[Start of section]
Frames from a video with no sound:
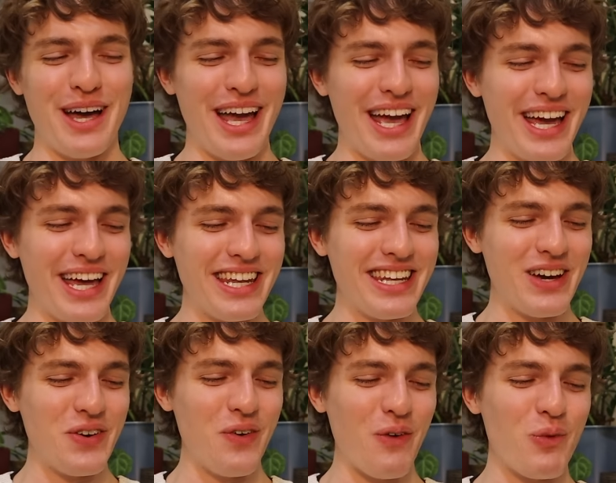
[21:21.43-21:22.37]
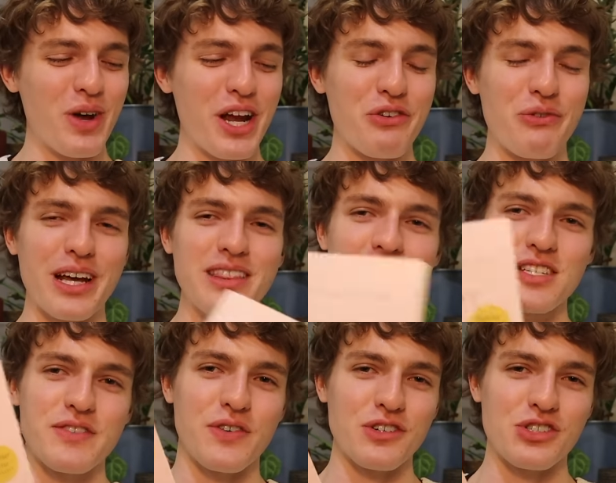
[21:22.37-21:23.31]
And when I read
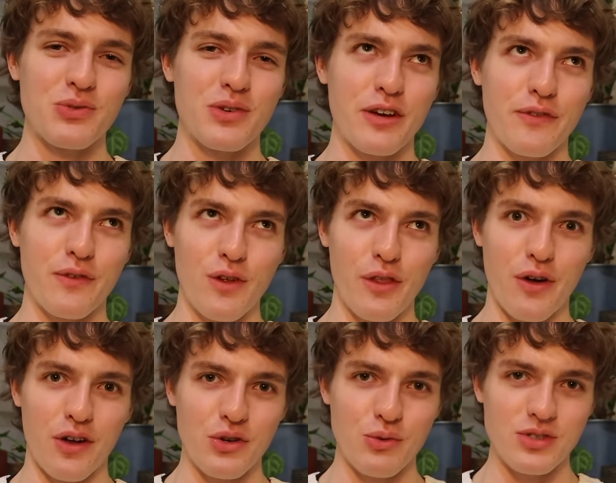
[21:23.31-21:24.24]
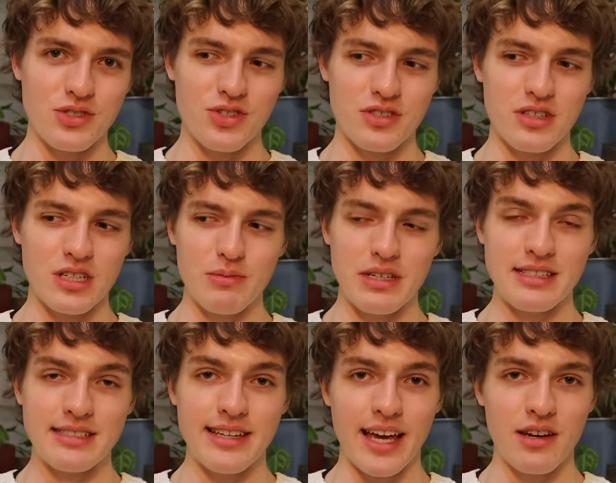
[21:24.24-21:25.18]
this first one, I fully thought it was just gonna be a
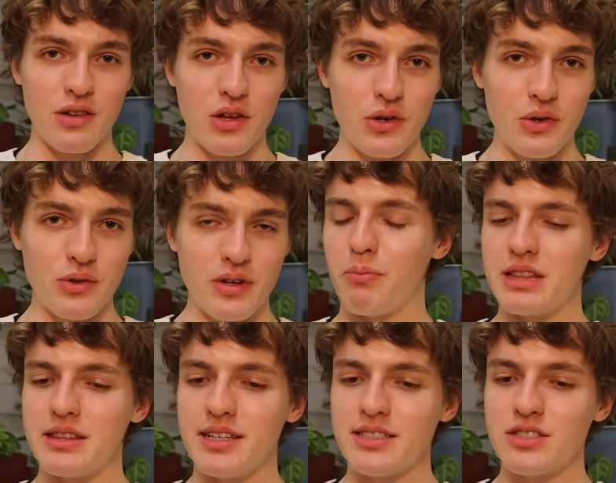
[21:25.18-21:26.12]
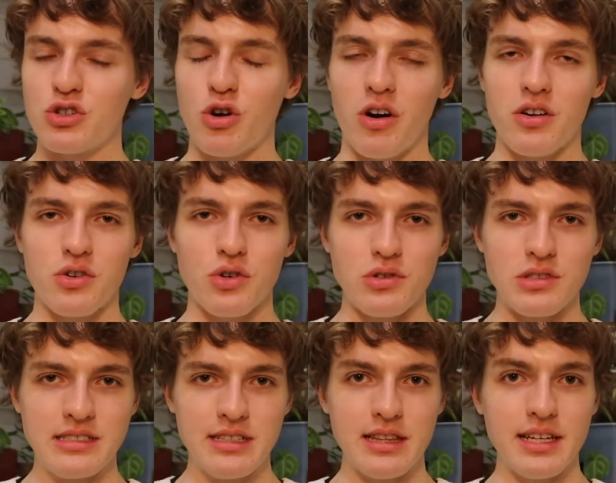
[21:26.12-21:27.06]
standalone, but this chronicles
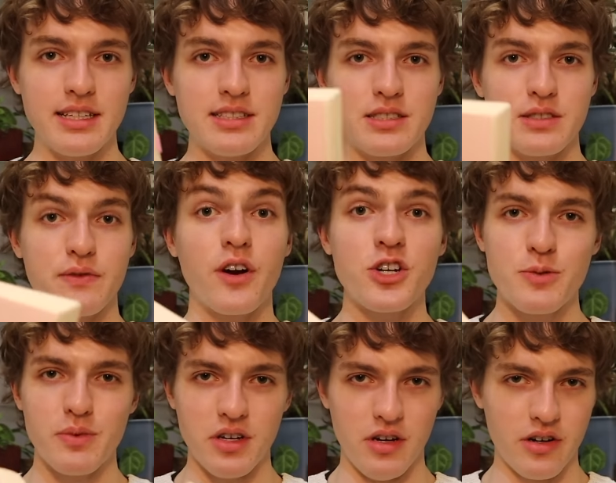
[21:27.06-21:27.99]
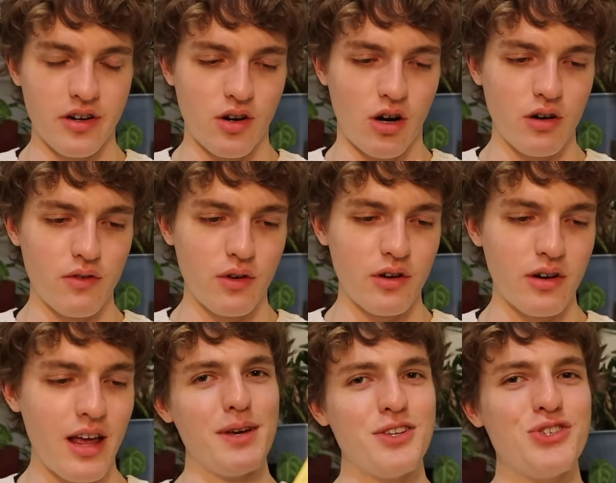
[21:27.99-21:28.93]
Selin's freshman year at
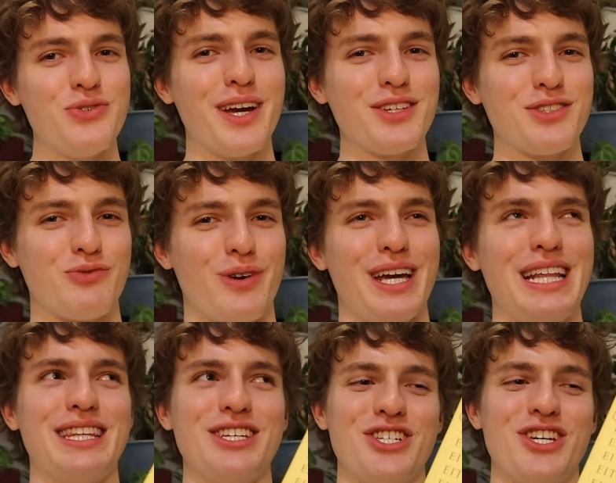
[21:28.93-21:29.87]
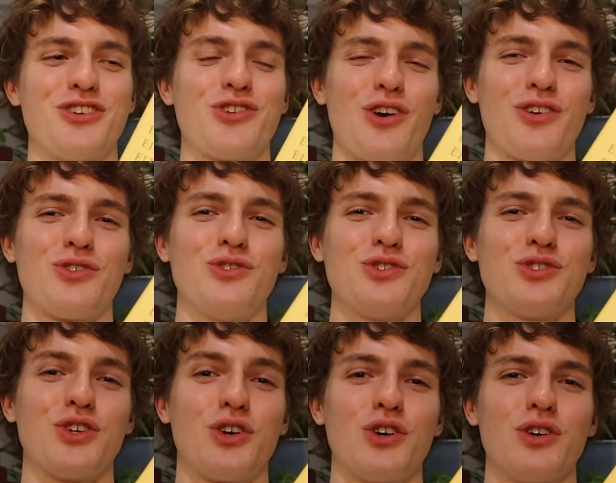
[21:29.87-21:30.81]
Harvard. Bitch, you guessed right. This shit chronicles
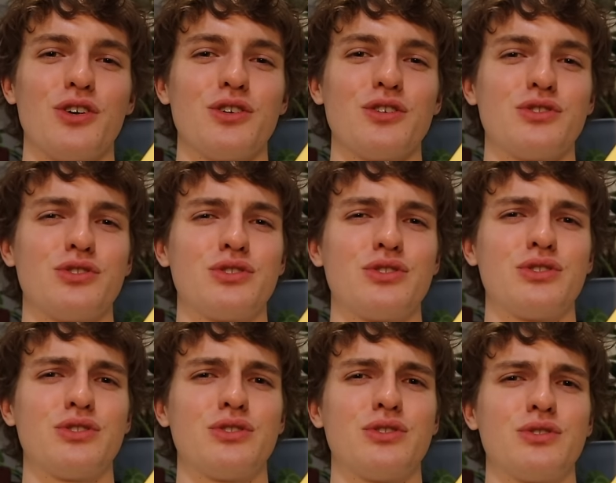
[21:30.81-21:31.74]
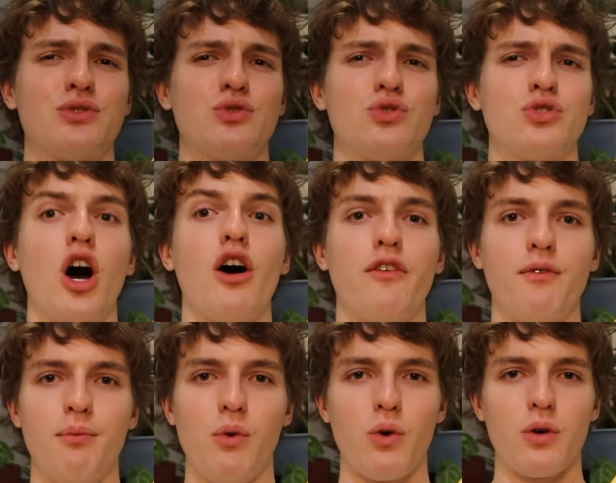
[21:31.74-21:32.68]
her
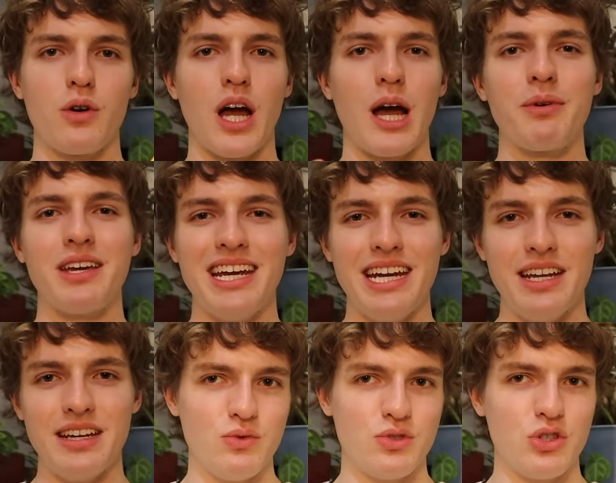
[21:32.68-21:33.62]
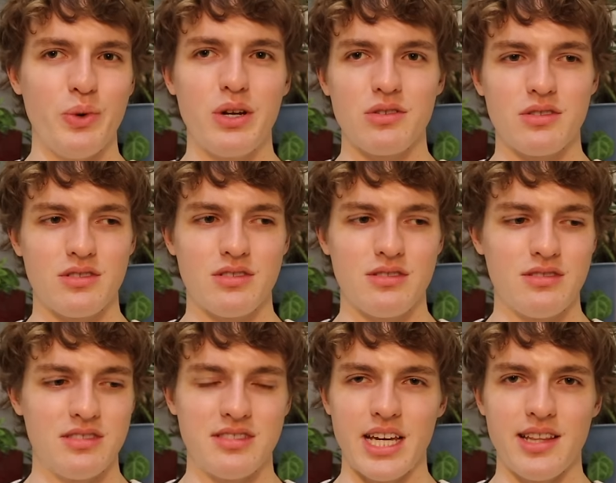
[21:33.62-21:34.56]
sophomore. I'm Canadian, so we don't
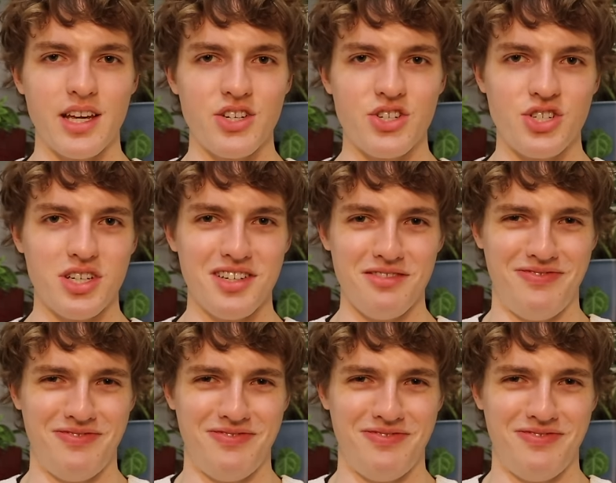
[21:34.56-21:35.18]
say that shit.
[End of section]
Your goal: Give an exact copy of the material, leaving out every picture.

Task output:
Frames from a video with no sound:
[21:21.43-21:22.37]
[21:22.37-21:23.31]
And when I read
[21:23.31-21:24.24]
[21:24.24-21:25.18]
this first one, I fully thought it was just gonna be a
[21:25.18-21:26.12]
[21:26.12-21:27.06]
standalone, but this chronicles
[21:27.06-21:27.99]
[21:27.99-21:28.93]
Selin's freshman year at
[21:28.93-21:29.87]
[21:29.87-21:30.81]
Harvard. Bitch, you guessed right. This shit chronicles
[21:30.81-21:31.74]
[21:31.74-21:32.68]
her
[21:32.68-21:33.62]
[21:33.62-21:34.56]
sophomore. I'm Canadian, so we don't
[21:34.56-21:35.18]
say that shit.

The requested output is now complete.